* [Exercise description] Output each line of the data word for word, from the first through the line that holds "(0.00 s to 3.70 s)", and leave off whatever follows.

#### Source material ####

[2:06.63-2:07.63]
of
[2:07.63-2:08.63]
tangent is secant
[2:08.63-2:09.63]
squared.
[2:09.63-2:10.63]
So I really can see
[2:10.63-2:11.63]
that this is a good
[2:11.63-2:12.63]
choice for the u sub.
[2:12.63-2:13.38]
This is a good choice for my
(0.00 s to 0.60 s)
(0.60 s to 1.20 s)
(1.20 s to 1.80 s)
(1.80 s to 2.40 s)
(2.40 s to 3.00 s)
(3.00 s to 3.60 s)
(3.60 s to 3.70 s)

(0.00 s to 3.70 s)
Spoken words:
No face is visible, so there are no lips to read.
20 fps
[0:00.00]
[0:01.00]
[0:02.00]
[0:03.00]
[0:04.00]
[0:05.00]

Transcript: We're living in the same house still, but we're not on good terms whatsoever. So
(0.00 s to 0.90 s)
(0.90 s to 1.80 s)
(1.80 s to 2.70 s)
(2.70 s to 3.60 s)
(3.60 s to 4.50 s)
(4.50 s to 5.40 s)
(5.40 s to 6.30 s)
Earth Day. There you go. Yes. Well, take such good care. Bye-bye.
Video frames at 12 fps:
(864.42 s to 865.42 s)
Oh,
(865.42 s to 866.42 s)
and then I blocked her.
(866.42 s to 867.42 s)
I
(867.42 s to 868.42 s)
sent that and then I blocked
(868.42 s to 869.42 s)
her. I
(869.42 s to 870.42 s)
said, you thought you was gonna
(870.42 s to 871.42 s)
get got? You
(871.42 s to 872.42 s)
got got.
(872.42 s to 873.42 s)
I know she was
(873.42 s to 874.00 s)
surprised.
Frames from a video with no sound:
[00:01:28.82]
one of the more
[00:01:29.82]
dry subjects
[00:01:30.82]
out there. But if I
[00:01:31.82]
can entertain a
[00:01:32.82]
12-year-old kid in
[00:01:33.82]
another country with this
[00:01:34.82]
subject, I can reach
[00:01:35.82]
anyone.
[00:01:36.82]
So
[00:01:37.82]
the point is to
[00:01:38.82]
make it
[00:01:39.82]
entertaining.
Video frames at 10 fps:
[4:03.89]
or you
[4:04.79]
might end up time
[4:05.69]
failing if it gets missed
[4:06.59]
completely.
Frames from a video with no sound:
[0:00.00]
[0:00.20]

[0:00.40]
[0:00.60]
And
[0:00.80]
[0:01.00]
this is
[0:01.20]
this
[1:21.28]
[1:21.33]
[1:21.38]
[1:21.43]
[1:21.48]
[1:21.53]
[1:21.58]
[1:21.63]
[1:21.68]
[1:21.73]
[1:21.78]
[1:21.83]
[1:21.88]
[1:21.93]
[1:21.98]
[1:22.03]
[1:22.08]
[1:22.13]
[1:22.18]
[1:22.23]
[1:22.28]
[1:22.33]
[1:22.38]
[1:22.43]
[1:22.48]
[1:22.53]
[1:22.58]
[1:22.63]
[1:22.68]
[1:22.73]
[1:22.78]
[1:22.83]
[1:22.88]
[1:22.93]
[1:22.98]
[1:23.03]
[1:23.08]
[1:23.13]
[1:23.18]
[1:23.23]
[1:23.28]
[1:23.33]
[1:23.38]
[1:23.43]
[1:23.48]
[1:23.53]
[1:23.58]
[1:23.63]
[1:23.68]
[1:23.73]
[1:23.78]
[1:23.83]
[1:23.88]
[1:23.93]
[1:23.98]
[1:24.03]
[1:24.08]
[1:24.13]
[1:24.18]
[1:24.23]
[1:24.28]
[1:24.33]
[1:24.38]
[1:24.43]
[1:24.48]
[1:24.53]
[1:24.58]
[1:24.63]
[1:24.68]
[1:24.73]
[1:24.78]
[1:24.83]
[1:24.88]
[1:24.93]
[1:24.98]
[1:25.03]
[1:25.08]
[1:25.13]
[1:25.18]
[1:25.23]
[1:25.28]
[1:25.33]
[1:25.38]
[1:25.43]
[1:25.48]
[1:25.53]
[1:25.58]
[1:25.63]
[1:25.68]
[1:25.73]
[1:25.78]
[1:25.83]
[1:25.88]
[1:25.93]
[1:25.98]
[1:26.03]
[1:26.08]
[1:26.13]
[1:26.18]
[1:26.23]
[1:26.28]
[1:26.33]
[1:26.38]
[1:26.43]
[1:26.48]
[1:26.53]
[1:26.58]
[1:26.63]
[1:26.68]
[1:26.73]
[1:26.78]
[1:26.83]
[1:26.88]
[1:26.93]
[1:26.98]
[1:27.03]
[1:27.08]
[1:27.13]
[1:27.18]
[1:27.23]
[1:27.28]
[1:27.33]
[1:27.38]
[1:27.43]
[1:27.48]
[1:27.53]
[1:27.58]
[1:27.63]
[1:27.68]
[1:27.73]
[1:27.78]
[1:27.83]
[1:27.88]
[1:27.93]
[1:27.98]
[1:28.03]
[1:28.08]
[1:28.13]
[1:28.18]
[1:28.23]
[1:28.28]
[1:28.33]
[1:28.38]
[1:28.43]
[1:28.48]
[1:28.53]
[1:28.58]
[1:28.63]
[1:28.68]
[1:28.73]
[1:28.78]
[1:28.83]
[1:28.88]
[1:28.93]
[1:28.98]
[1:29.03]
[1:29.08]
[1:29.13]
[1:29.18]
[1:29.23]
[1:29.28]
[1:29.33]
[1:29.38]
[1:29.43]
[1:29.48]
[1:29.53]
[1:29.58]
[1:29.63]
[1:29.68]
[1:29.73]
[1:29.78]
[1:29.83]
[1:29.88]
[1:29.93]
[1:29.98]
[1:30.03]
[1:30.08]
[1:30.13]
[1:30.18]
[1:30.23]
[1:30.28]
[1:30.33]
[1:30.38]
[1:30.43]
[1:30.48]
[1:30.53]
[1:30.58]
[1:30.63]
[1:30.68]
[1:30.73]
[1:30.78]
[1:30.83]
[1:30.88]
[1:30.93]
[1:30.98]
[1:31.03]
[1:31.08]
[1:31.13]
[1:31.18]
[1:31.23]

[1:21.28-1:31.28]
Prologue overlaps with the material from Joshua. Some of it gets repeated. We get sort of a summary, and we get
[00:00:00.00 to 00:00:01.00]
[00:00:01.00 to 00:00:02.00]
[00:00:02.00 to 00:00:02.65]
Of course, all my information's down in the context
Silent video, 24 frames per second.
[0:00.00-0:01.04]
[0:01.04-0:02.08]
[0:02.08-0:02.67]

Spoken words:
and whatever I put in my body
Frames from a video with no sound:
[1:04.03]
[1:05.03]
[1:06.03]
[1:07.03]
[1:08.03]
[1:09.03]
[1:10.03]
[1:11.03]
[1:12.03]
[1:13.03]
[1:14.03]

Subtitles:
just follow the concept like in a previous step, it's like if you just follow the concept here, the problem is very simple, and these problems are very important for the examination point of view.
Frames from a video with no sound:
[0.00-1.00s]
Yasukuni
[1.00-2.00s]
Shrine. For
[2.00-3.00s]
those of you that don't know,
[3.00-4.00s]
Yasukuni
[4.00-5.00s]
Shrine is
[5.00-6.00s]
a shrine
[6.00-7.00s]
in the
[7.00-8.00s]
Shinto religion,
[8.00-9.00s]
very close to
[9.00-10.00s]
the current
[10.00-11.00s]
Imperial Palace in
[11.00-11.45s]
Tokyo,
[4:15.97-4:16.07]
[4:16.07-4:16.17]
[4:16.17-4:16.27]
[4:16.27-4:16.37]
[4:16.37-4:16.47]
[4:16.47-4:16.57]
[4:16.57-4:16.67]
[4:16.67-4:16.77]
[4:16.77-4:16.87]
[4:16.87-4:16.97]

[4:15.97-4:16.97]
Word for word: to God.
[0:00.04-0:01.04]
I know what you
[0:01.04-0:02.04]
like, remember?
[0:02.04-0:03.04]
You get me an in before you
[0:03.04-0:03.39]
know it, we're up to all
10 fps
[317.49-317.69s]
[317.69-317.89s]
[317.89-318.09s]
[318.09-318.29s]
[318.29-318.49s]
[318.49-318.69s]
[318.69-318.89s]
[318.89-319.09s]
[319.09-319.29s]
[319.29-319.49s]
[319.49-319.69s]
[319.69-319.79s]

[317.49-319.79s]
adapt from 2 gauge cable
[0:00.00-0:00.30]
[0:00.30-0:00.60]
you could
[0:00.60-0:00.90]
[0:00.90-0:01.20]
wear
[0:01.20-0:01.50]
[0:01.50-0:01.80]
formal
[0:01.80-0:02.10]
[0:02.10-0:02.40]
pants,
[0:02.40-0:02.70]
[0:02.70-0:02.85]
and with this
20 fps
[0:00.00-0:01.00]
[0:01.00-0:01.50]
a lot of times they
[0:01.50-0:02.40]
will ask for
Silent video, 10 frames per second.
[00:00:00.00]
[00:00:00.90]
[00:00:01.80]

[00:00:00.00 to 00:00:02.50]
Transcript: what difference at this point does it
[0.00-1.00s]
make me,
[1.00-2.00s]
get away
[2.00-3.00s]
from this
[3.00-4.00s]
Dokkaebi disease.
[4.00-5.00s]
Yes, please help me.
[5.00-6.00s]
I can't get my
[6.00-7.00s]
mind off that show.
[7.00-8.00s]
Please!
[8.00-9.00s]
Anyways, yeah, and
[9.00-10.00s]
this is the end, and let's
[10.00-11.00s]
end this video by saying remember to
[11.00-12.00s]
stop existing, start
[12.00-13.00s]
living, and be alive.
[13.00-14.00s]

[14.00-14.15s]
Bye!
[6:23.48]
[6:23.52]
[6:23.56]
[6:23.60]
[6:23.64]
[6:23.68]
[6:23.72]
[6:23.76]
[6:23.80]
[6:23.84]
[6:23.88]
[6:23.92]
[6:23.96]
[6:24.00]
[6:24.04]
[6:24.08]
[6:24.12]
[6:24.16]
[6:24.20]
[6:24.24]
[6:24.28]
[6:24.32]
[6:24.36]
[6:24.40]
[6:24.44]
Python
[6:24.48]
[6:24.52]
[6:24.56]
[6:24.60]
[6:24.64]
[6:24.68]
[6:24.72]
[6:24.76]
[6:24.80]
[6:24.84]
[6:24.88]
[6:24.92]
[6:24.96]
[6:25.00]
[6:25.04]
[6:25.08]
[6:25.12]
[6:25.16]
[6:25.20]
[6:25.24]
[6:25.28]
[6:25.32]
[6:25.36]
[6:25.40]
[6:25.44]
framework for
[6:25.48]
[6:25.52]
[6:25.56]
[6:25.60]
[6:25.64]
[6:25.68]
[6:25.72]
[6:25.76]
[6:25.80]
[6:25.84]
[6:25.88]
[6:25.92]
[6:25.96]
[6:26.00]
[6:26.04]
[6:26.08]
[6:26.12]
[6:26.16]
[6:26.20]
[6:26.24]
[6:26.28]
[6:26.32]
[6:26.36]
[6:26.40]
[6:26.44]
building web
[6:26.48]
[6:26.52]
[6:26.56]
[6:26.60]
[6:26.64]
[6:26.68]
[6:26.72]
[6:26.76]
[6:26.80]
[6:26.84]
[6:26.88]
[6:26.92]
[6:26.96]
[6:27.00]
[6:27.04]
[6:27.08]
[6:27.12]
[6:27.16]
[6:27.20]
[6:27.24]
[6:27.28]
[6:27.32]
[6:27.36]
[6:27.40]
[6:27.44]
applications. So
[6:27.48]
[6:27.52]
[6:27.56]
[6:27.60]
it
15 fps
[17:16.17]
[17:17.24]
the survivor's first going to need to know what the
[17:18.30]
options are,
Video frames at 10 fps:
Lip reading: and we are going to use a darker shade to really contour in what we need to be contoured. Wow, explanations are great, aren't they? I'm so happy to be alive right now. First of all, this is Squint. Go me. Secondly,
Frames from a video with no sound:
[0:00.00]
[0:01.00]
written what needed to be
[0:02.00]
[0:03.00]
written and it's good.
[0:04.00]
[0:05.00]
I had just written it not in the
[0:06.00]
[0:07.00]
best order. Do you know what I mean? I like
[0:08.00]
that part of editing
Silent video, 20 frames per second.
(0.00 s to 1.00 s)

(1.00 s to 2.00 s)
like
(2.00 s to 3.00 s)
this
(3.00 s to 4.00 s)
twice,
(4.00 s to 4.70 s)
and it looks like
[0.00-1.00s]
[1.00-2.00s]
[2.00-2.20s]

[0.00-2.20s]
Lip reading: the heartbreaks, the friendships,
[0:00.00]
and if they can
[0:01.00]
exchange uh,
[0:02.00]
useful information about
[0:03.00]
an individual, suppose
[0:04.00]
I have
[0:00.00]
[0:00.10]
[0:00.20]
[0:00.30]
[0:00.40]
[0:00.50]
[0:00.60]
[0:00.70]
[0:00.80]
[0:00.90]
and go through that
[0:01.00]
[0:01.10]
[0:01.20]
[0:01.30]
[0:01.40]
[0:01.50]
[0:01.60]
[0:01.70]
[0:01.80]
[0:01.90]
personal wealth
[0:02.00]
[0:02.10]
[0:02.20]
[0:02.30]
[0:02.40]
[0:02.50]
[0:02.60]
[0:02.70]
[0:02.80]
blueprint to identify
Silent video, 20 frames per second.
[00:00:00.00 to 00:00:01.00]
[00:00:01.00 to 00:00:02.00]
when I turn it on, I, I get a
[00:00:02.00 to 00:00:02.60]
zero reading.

####

* [Solution]
[2:06.63-2:07.63]
of
[2:07.63-2:08.63]
tangent is secant
[2:08.63-2:09.63]
squared.
[2:09.63-2:10.63]
So I really can see
[2:10.63-2:11.63]
that this is a good
[2:11.63-2:12.63]
choice for the u sub.
[2:12.63-2:13.38]
This is a good choice for my
(0.00 s to 0.60 s)
(0.60 s to 1.20 s)
(1.20 s to 1.80 s)
(1.80 s to 2.40 s)
(2.40 s to 3.00 s)
(3.00 s to 3.60 s)
(3.60 s to 3.70 s)

(0.00 s to 3.70 s)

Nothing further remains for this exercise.